La seconda è il silenzio-assenso per le procedure interne alla pubblica amministrazione. Un vero e proprio acceleratore delle riforme. È una norma che può essere fondamentale. Come da anni questo giornale segnala, infatti, il ritardo nell’attuazione delle riforme dipende molto spesso dai cosiddetti “concerti”, cioè dalle intese necessarie tra vari settori della pubblica amministrazione per varare i decreti ministeriali. Veri e propri percorsi di guerra, che dilatano nel tempo l’entrata in vigore delle riforme, molto spesso vanificandole. C’è voluto più di anno, per ricordare uno dei tanti casi, perché il Durc (Documento unico di regolarità contributiva) online acquisisse il via libera del ministero del Lavoro, di quello della Funzione pubblica, dell’Economia e dell’Inps.
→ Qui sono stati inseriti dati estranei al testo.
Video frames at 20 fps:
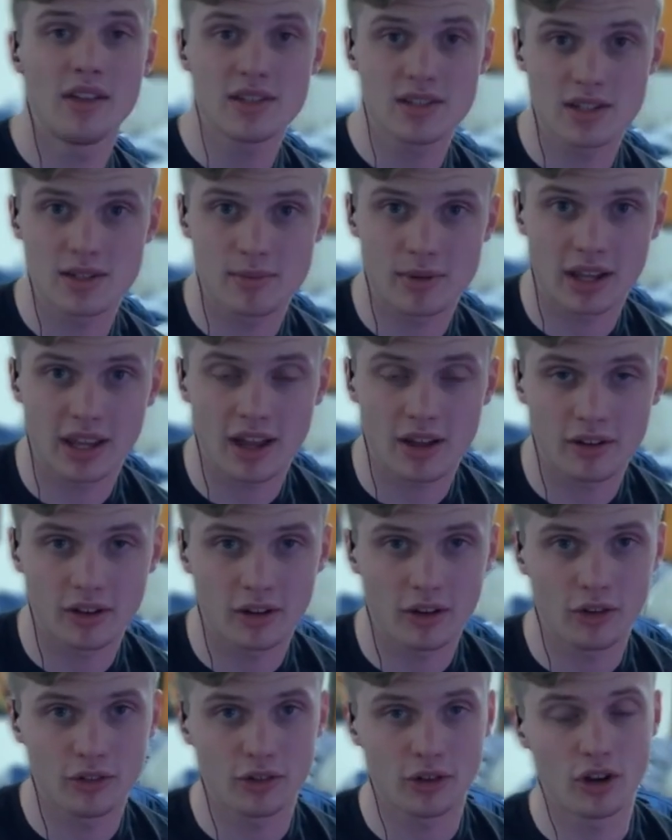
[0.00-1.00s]
has been
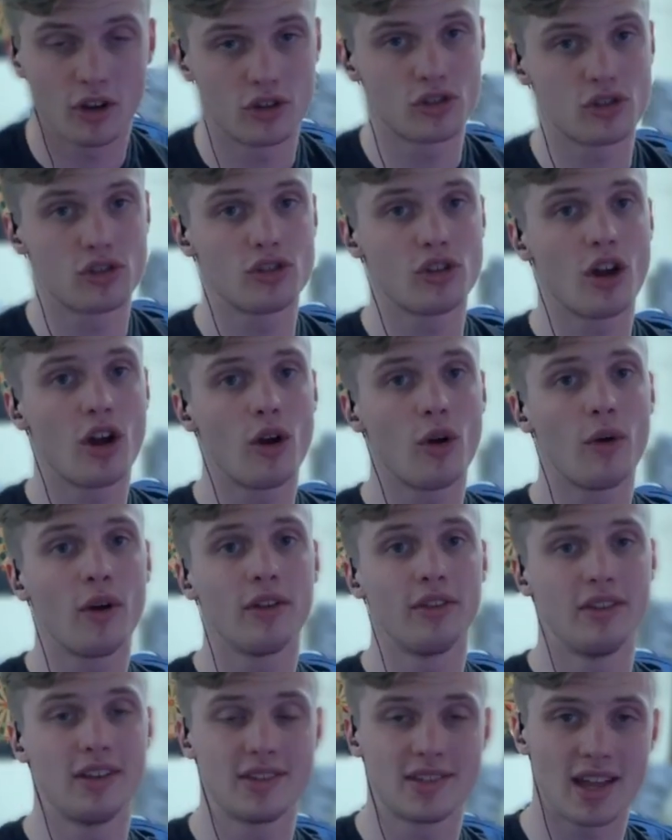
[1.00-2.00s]
Counterculture, a show
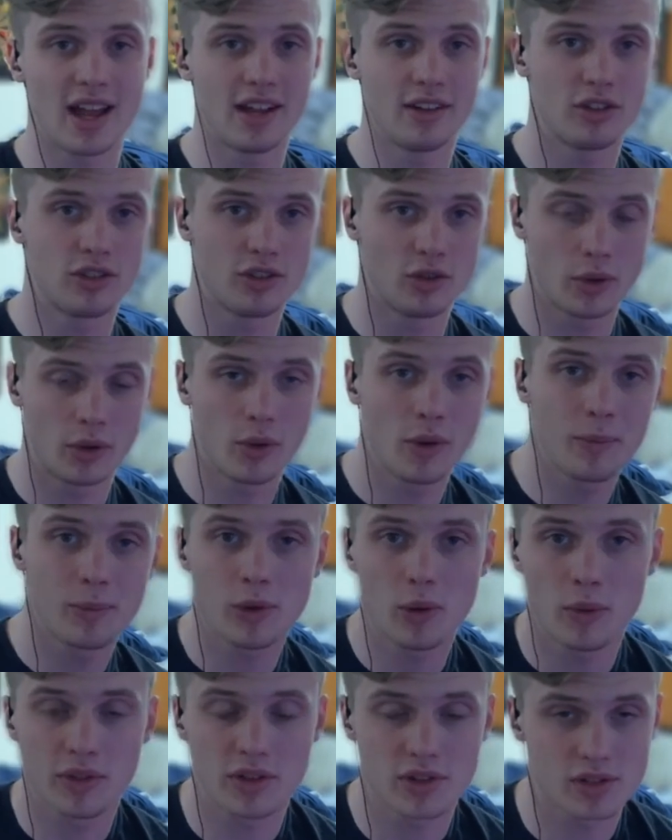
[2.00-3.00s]
designed to equip
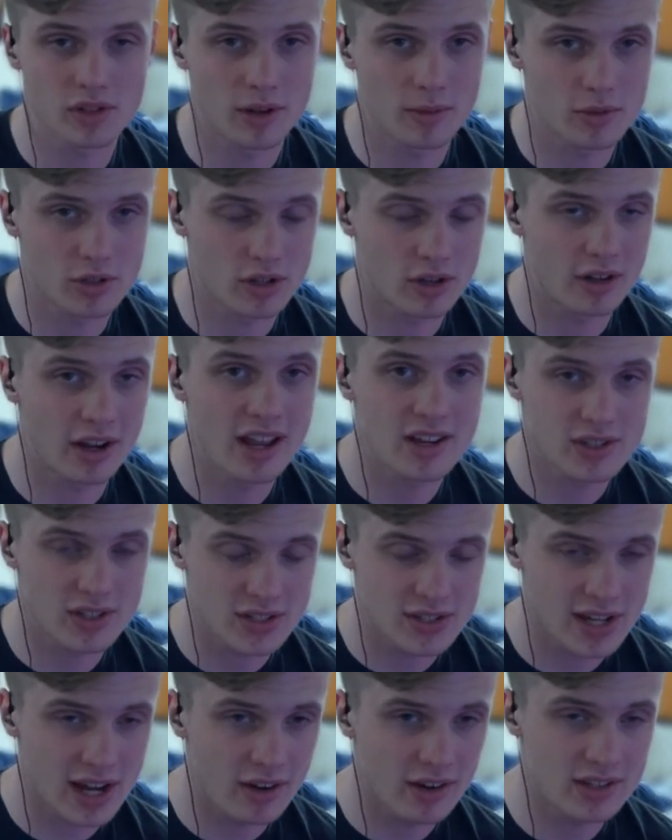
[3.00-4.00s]
you with the scripture
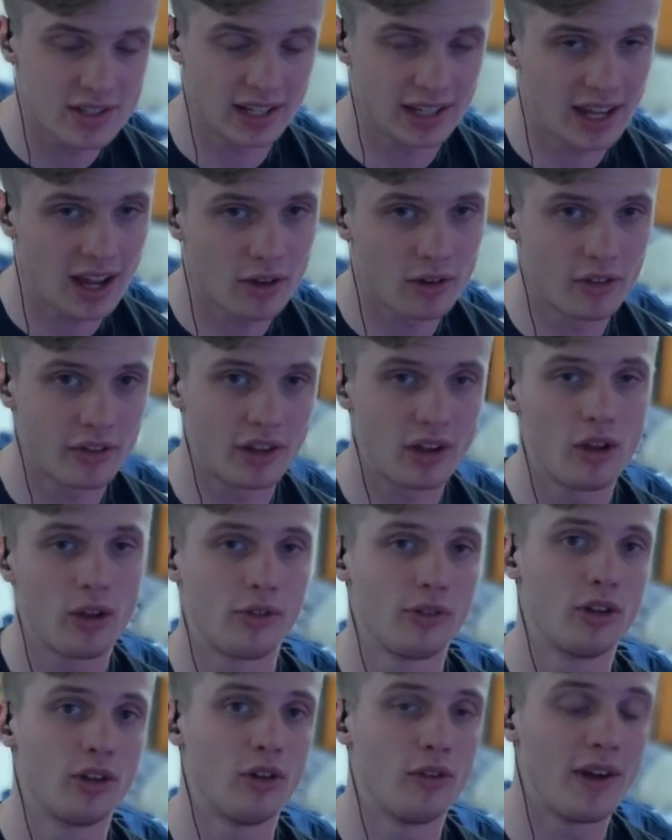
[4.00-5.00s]
necessary to counter the
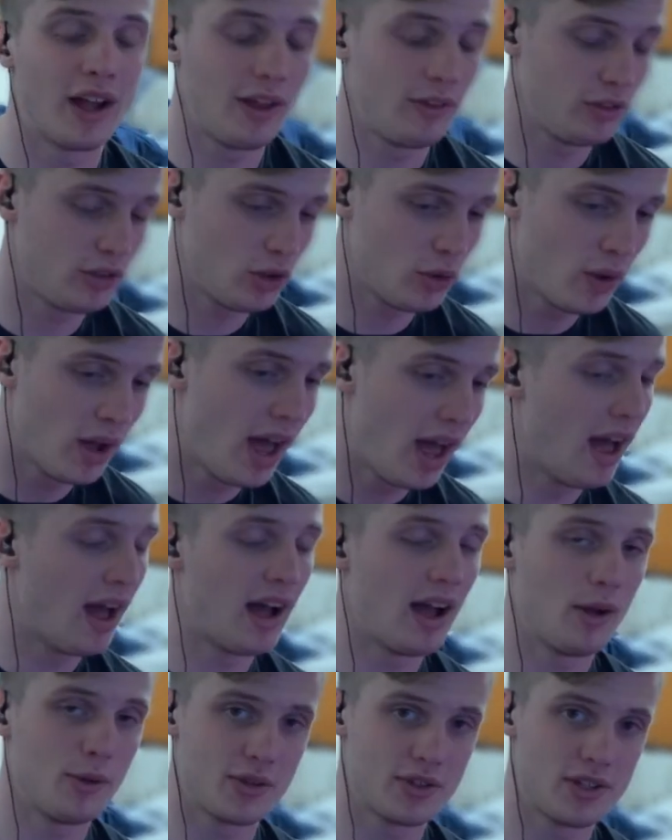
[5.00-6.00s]
culture around you.
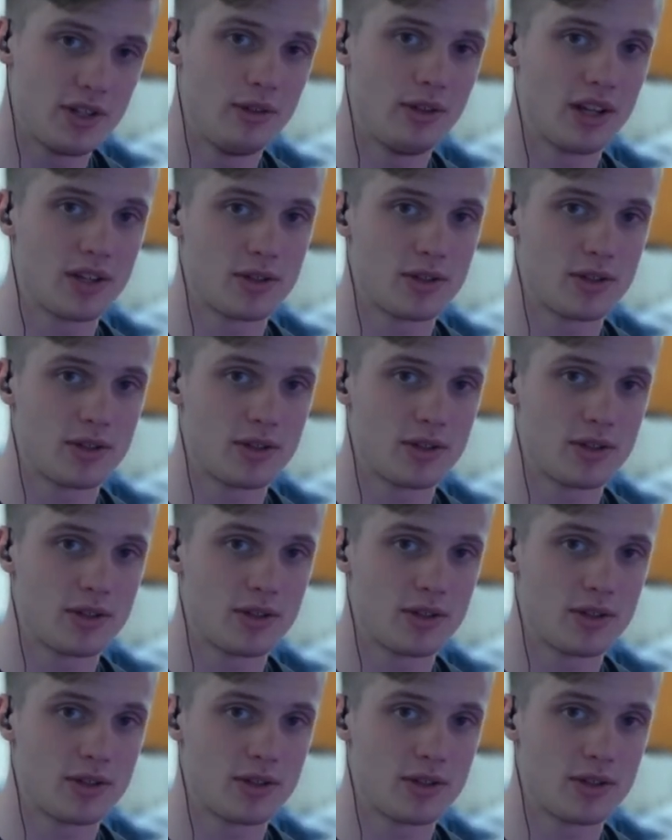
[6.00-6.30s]
I'll see you next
Da domani, invece, entro 30 giorni ogni amministrazione dovrà dare il suo via libera, altrimenti scatterà il silenzio-assenso.

Tempi inevitabilmente più lunghi riguarderanno il riordino della dirigenza e del pubblico impiego. Positivo lo sforzo di introdurre più responsabilità, valutazione, merito nella carriera dei dirigenti. Bene anche la licenziabilità, attenuata dalla possibilità di essere demansionati, anche se su questo punto resta un irrisolto rischio di rafforzare, e non ridurre, la subordinazione dei dirigenti al potere politico. Un esito che andrebbe contro gli obiettivi che la legge si propone di valorizzazione del merito e della produttività. Con l’esercizio della delega questo sarà un nodo da sciogliere.

Si torna quindi all’importanza, ora, di una definizione efficace e rapida dei decreti attuativi. Ma c’è un altro punto essenziale. Le buone leggi servono, ma la rivoluzione nella pubblica amministrazione diventerà realtà solo se i suoi uomini, dal primo dei dirigenti all’ultimo dei fattorini, saranno parte attiva del processo.

Troppe volte le precedenti riforme si sono infrante contro il Moloch di un corpo burocratico che non era interessato a cambiare. In questo senso la scarsa sintonia tra il “rottamatore” Renzi e importanti settori della dirigenza pubblica alimenta le preoccupazioni per un possibile boicottaggio silenzioso della riforma. Sarebbe un suicidio, proprio per chi lavora nella macchina statale. La pubblica amministrazione, a partire dai suoi dirigenti, deve cambiare non per un astratto furore rottamatore, non perché lo vuole Renzi, ma perché nessun italiano è più disposto a tollerarne i ritardi.